:: EXERCISE AIM ::
Bring together copies of the lines in the data below that contain the word "with".

:: SUPPLIED INFORMATION ::
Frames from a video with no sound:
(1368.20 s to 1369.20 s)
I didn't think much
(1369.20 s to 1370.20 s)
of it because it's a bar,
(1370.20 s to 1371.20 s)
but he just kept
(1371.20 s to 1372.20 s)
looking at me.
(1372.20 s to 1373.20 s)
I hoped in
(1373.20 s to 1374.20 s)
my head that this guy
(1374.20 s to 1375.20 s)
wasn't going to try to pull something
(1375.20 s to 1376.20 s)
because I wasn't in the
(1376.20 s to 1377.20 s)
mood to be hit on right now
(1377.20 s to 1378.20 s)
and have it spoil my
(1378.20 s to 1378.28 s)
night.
...
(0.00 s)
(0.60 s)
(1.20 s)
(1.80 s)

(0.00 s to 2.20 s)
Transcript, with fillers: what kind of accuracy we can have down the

:: ANSWER BOX ::
Frames from a video with no sound:
Transcript, with fillers: what kind of accuracy we can have down the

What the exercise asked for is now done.